This work addresses the failure of classical statistical inference under adaptive data collection schemes such as LinUCB, where data dependence invalidates standard assumptions. The authors propose a novel condition termed “directional stability,” which is weaker than existing target-independent stability assumptions, and develop a semiparametric efficiency theory within this framework. By leveraging martingale representations of the canonical gradient, predictable quadratic variation analysis, and a convolution theorem, they characterize the efficiency frontier under adaptive sampling. They establish that first-order estimators satisfying directional stability attain this efficiency bound and, for the first time, provide asymptotic normality and semiparametric efficiency guarantees for regular scalar functionals under LinUCB sampling, even in high-dimensional settings.

We study inference on scalar-valued pathwise differentiable targets after adaptive data collection, such as a bandit algorithm.

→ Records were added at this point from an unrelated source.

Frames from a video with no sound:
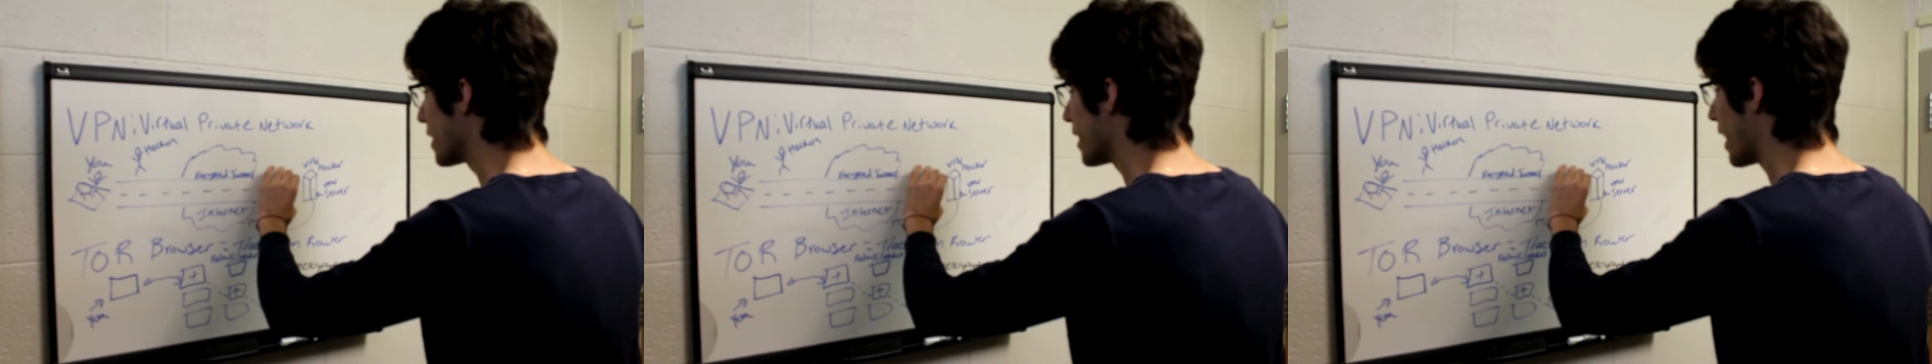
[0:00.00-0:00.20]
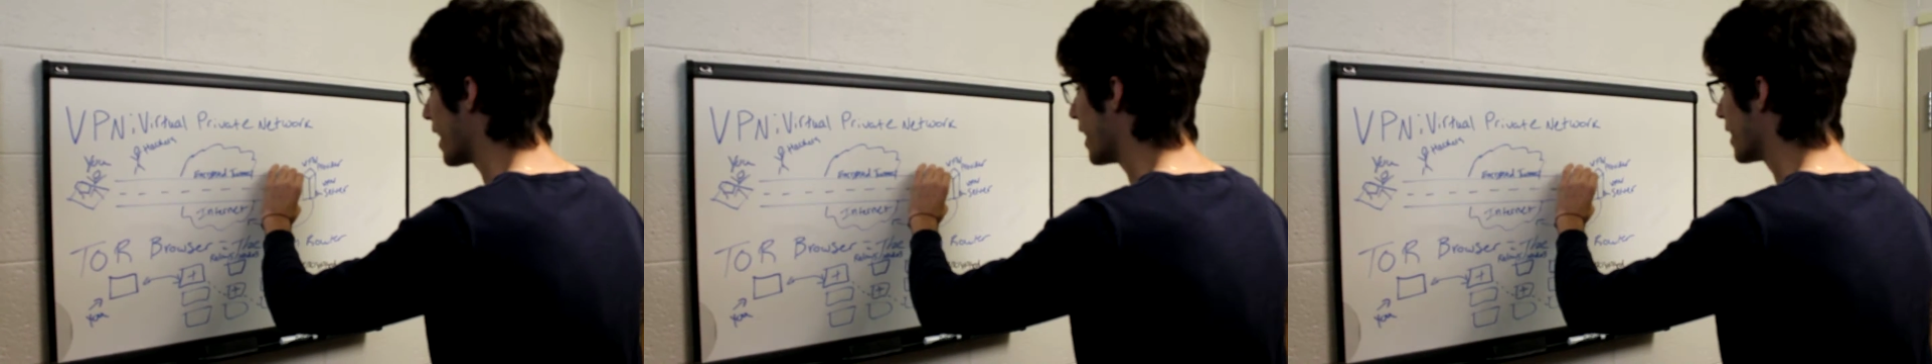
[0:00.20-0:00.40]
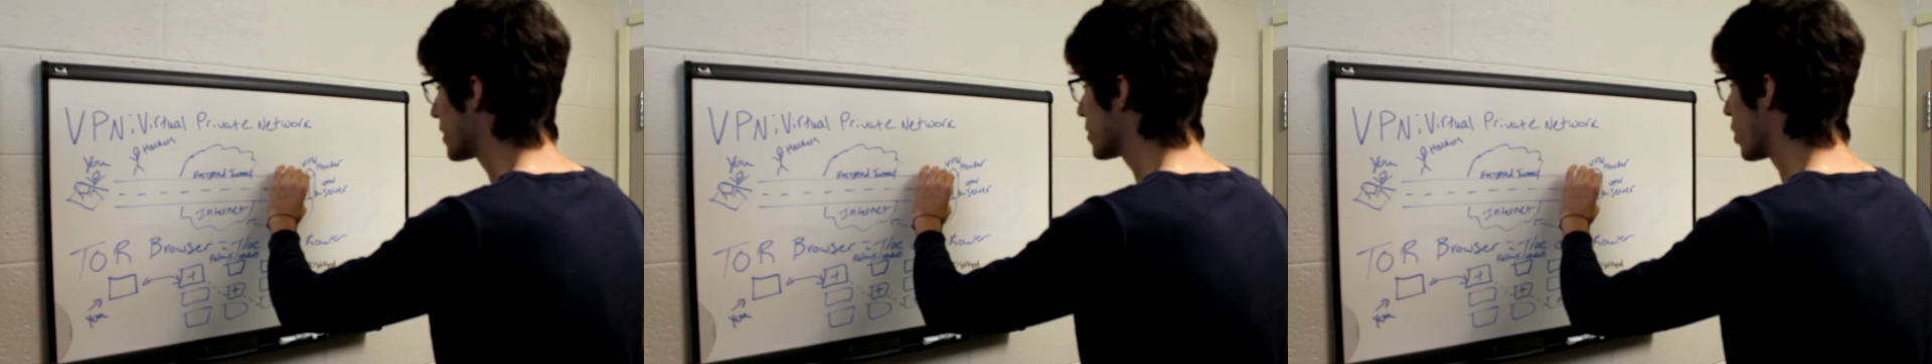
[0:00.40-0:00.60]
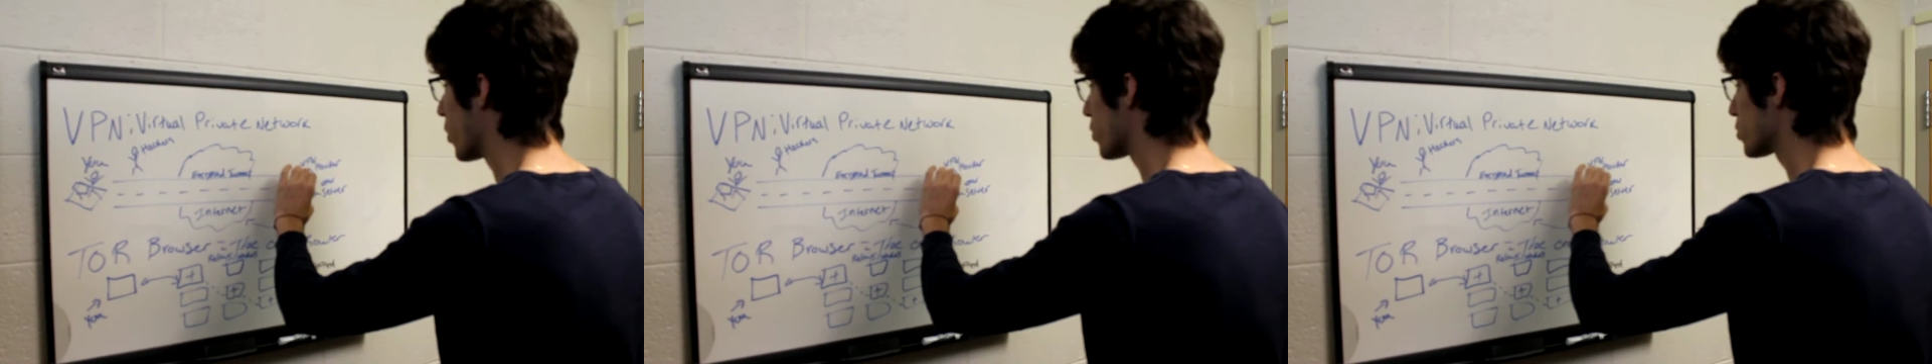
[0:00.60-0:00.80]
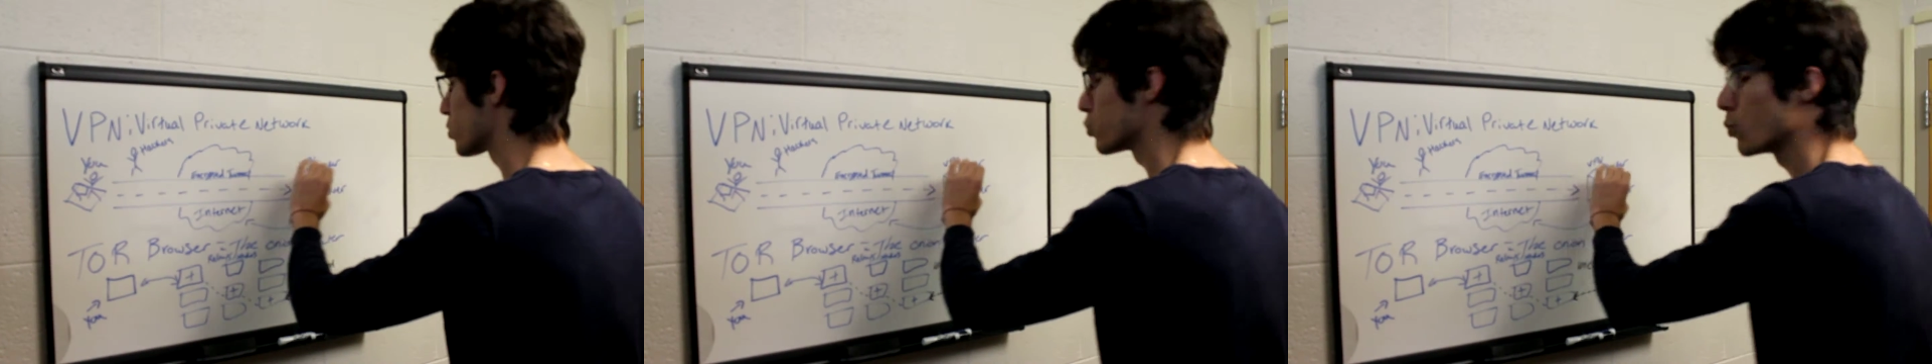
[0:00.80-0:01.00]
that
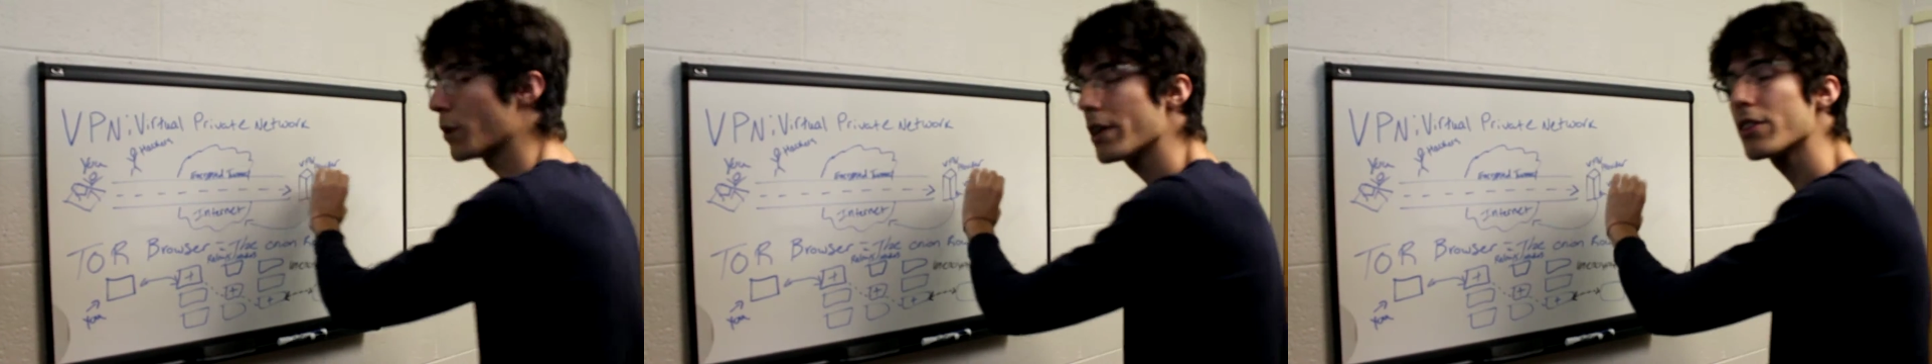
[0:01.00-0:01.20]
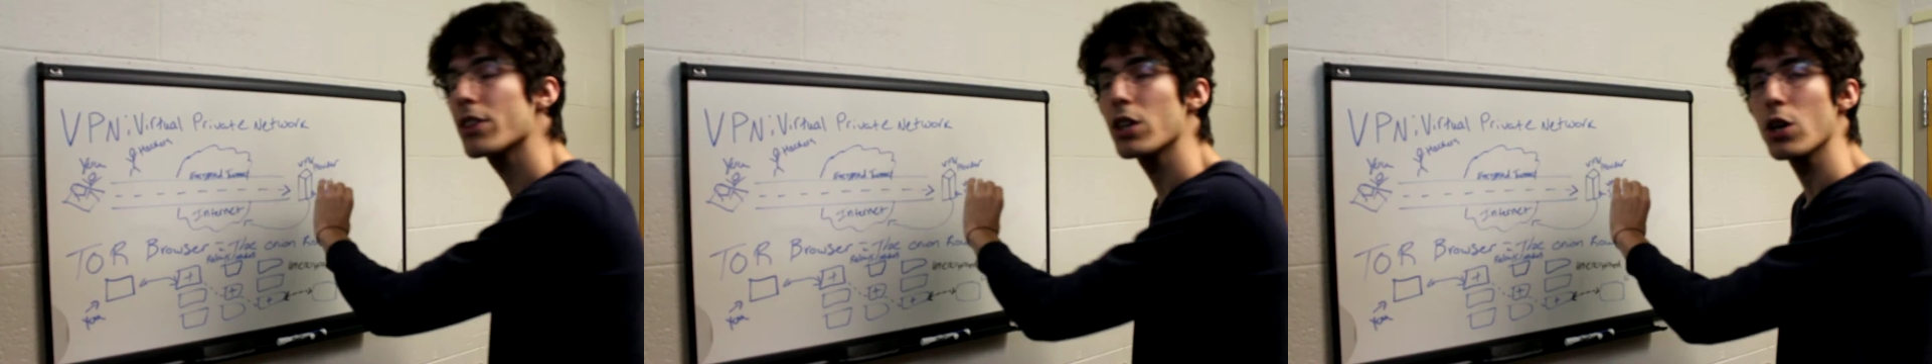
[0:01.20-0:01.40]
goes with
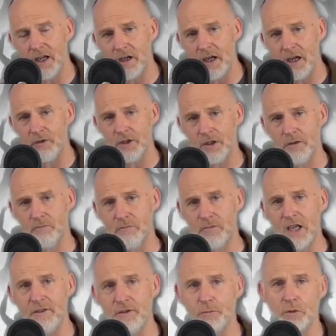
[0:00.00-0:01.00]
I'll,
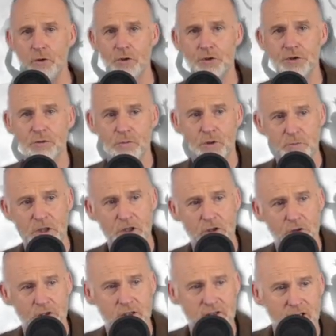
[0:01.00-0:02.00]
David Pawson would be a
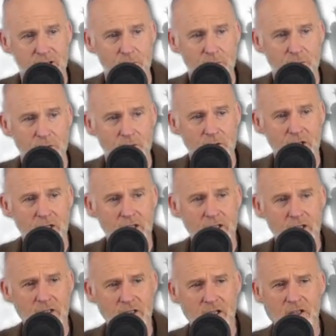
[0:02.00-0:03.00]
good example.
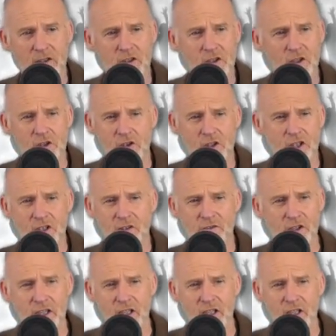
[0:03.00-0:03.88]
90 odd years of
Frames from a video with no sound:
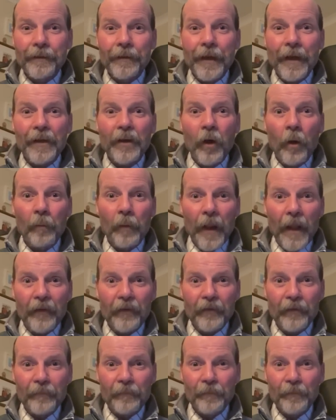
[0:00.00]
And God
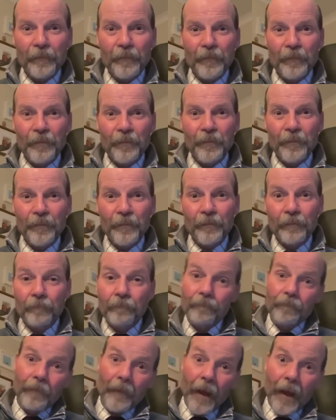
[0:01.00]
bless.
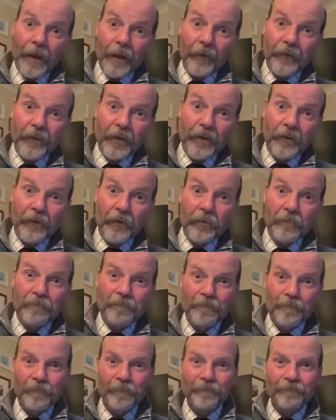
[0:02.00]
And I'll see you soon.
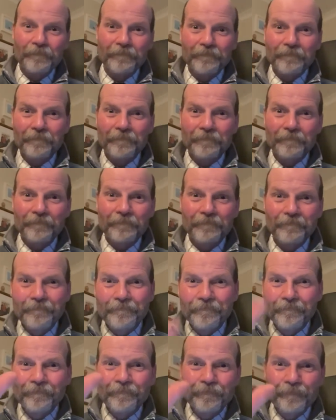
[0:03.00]

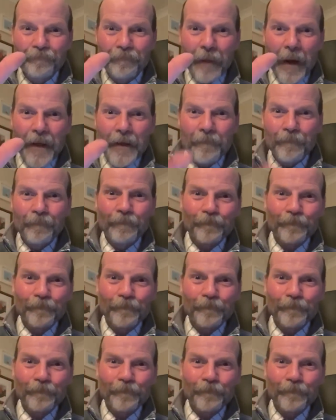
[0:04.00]
Bye.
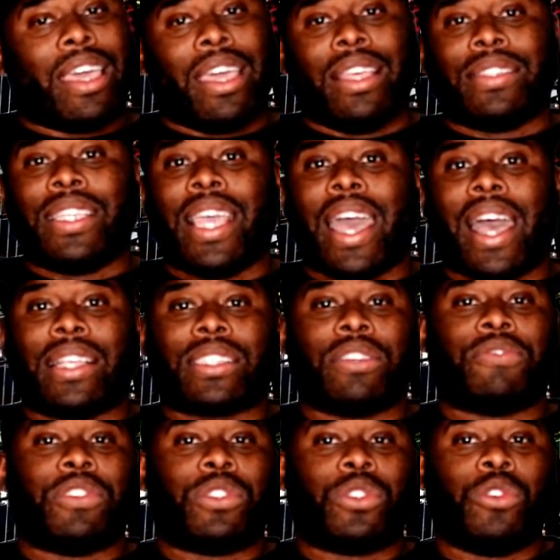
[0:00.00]
Is he
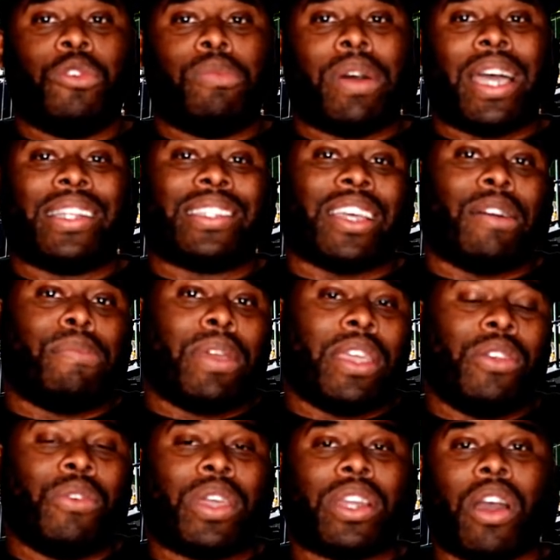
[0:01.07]
asking for too much? I
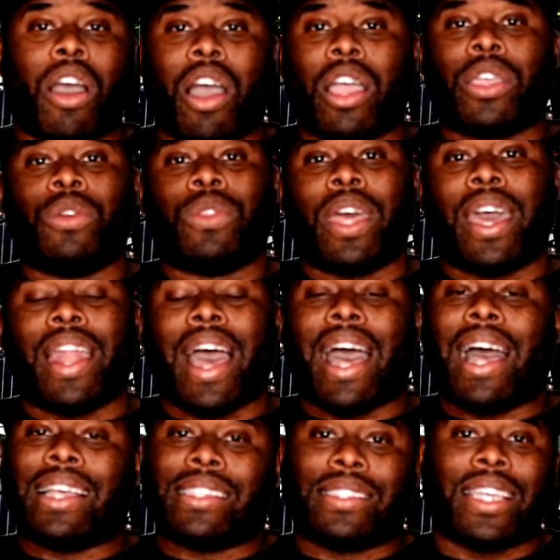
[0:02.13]
mean, you could argue that.
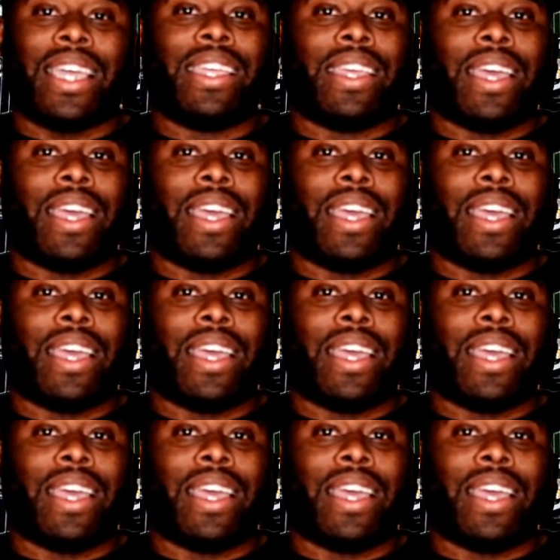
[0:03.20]
I say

We introduce a novel target-specific condition, directional stability, which is strictly weaker than previously imposed target-agnostic stability conditions. Under directional stability, we show that estimators that would have been efficient under i.i.d. data remain asymptotically normal and semiparametrically efficient when computed from adaptively collected trajectories. The canonical gradient has a martingale form, and directional stability guarantees stabilization of its predictable quadratic variation, enabling high-dimensional asymptotic normality. We characterize efficiency using a convolution theorem for the adaptive-data setting, and give a condition under which the one-step estimator attains the efficiency bound. We verify directional stability for LinUCB, yielding the first semiparametric efficiency guarantee for a regular scalar target under LinUCB sampling.